> [WORK TO BE COMPLETED]:
Somewhere below is a line with "[1:53.89-1:54.39]" and, later, a line with "[0:10.00-0:11.00]"; repeat those two lines and all the lines between them, exactly as they are.

(Extracted records)
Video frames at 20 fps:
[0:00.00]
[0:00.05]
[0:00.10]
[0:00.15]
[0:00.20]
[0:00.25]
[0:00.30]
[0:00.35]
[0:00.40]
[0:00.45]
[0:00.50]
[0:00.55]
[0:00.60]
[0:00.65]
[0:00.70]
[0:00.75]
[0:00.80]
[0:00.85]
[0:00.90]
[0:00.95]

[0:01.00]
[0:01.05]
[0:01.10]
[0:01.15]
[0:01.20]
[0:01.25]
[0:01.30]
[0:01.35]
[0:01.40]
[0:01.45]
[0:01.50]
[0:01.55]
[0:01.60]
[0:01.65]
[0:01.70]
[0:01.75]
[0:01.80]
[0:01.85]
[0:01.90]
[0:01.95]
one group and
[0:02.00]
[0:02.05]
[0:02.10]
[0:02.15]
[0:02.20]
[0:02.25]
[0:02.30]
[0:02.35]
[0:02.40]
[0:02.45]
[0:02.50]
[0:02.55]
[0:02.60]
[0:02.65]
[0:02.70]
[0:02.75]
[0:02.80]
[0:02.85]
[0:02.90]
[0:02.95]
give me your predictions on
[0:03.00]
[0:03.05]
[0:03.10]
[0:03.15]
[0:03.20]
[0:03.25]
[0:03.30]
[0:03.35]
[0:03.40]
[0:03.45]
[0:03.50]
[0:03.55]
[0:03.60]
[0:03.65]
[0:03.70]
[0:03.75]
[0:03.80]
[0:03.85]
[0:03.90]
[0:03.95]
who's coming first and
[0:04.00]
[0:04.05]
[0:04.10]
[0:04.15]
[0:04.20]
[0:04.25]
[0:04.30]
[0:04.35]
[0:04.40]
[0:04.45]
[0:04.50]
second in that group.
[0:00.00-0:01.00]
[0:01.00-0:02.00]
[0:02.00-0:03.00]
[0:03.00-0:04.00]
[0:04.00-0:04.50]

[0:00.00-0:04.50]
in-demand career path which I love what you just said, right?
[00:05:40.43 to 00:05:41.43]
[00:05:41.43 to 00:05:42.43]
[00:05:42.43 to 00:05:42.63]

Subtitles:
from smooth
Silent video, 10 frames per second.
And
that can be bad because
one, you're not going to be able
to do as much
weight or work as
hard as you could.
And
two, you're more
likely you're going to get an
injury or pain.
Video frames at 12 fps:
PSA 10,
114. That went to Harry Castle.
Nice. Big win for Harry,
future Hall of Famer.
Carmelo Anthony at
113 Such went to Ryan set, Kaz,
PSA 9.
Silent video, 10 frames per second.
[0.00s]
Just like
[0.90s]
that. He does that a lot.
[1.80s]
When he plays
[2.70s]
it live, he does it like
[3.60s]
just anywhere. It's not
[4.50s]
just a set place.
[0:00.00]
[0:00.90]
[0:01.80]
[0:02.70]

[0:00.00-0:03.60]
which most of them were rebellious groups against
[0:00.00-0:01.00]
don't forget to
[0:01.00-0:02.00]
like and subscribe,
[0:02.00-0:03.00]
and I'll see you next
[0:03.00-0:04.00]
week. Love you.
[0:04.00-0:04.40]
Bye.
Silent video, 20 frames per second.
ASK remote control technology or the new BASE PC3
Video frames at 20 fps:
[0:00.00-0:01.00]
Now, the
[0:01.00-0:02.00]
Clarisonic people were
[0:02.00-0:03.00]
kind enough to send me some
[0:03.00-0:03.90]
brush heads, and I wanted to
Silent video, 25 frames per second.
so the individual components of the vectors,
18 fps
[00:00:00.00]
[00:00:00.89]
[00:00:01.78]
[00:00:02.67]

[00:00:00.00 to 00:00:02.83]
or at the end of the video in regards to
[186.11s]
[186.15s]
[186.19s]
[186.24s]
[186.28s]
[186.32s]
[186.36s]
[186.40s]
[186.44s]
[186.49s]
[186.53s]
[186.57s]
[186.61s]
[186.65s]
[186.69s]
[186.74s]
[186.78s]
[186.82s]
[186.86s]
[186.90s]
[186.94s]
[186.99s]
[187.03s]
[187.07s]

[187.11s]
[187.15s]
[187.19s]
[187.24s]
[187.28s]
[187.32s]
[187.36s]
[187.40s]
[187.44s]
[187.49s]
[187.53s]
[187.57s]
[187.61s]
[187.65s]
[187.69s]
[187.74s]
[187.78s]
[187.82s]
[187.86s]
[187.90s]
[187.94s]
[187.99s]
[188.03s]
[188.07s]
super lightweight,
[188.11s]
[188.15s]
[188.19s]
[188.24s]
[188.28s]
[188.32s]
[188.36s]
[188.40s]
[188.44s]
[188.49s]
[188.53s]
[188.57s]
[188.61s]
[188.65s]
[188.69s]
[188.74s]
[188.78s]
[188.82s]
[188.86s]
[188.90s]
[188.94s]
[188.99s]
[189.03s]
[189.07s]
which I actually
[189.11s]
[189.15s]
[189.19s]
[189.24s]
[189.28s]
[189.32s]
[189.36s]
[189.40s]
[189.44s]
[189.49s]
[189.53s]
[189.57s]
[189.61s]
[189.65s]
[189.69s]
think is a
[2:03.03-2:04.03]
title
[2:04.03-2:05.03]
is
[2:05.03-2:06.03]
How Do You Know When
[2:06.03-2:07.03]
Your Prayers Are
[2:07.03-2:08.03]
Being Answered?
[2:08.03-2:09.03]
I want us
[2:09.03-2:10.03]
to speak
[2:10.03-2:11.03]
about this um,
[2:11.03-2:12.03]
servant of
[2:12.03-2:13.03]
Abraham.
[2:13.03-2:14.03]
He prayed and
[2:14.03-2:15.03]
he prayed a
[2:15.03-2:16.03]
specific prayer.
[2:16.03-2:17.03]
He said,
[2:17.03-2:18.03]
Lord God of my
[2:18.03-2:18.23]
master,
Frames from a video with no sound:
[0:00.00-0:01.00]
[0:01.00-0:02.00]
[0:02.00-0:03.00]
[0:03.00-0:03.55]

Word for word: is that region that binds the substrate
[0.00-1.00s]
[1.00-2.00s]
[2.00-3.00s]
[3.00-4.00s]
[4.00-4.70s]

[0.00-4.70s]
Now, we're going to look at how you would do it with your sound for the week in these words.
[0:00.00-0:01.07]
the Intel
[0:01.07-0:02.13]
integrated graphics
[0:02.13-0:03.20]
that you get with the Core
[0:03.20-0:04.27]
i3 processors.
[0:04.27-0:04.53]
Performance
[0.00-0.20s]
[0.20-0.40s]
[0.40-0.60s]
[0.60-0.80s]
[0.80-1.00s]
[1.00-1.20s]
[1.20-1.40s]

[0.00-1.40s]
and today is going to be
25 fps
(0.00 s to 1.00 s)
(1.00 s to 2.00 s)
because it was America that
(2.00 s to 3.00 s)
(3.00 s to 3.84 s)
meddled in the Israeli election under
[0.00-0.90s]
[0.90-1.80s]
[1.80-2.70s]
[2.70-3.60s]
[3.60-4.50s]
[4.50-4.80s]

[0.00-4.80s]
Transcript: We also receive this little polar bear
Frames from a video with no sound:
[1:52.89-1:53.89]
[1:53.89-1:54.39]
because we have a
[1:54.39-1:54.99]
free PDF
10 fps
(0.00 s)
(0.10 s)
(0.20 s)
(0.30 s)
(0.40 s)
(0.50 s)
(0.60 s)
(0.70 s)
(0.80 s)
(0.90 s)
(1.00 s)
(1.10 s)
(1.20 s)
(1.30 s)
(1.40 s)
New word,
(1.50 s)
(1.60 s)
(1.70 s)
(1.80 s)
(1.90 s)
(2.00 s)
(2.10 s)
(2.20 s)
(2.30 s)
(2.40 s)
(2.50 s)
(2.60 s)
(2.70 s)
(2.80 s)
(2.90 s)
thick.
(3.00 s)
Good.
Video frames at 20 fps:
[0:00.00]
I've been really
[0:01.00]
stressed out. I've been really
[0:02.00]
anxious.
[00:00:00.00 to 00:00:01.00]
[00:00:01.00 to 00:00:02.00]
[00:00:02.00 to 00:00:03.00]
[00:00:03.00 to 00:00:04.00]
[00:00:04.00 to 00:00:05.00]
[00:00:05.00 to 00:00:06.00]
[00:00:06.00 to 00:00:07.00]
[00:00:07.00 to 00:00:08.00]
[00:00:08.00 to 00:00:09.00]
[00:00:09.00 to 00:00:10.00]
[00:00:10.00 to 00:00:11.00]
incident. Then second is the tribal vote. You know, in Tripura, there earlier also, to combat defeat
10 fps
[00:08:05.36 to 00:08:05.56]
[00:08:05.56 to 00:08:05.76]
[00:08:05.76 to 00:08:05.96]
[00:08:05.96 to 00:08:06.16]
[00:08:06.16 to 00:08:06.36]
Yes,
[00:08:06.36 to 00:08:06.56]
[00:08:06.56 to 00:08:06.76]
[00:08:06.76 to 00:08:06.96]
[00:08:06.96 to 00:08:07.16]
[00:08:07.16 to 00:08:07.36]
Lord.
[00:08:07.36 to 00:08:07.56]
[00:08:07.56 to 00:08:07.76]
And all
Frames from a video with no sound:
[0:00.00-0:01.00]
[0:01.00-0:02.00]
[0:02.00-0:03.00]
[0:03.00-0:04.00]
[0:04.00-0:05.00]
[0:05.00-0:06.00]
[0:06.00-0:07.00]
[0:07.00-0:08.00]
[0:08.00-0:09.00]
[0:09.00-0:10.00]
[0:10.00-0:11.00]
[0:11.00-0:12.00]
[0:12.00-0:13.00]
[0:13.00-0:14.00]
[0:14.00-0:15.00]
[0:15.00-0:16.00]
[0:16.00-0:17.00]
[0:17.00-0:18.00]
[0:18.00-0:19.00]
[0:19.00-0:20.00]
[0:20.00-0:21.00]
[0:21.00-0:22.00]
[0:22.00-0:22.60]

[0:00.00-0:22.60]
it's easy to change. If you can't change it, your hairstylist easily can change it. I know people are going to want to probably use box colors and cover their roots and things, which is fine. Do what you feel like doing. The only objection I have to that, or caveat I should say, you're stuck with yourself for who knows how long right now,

> [RESULT OF THE TASK]:
[1:53.89-1:54.39]
because we have a
[1:54.39-1:54.99]
free PDF
10 fps
(0.00 s)
(0.10 s)
(0.20 s)
(0.30 s)
(0.40 s)
(0.50 s)
(0.60 s)
(0.70 s)
(0.80 s)
(0.90 s)
(1.00 s)
(1.10 s)
(1.20 s)
(1.30 s)
(1.40 s)
New word,
(1.50 s)
(1.60 s)
(1.70 s)
(1.80 s)
(1.90 s)
(2.00 s)
(2.10 s)
(2.20 s)
(2.30 s)
(2.40 s)
(2.50 s)
(2.60 s)
(2.70 s)
(2.80 s)
(2.90 s)
thick.
(3.00 s)
Good.
Video frames at 20 fps:
[0:00.00]
I've been really
[0:01.00]
stressed out. I've been really
[0:02.00]
anxious.
[00:00:00.00 to 00:00:01.00]
[00:00:01.00 to 00:00:02.00]
[00:00:02.00 to 00:00:03.00]
[00:00:03.00 to 00:00:04.00]
[00:00:04.00 to 00:00:05.00]
[00:00:05.00 to 00:00:06.00]
[00:00:06.00 to 00:00:07.00]
[00:00:07.00 to 00:00:08.00]
[00:00:08.00 to 00:00:09.00]
[00:00:09.00 to 00:00:10.00]
[00:00:10.00 to 00:00:11.00]
incident. Then second is the tribal vote. You know, in Tripura, there earlier also, to combat defeat
10 fps
[00:08:05.36 to 00:08:05.56]
[00:08:05.56 to 00:08:05.76]
[00:08:05.76 to 00:08:05.96]
[00:08:05.96 to 00:08:06.16]
[00:08:06.16 to 00:08:06.36]
Yes,
[00:08:06.36 to 00:08:06.56]
[00:08:06.56 to 00:08:06.76]
[00:08:06.76 to 00:08:06.96]
[00:08:06.96 to 00:08:07.16]
[00:08:07.16 to 00:08:07.36]
Lord.
[00:08:07.36 to 00:08:07.56]
[00:08:07.56 to 00:08:07.76]
And all
Frames from a video with no sound:
[0:00.00-0:01.00]
[0:01.00-0:02.00]
[0:02.00-0:03.00]
[0:03.00-0:04.00]
[0:04.00-0:05.00]
[0:05.00-0:06.00]
[0:06.00-0:07.00]
[0:07.00-0:08.00]
[0:08.00-0:09.00]
[0:09.00-0:10.00]
[0:10.00-0:11.00]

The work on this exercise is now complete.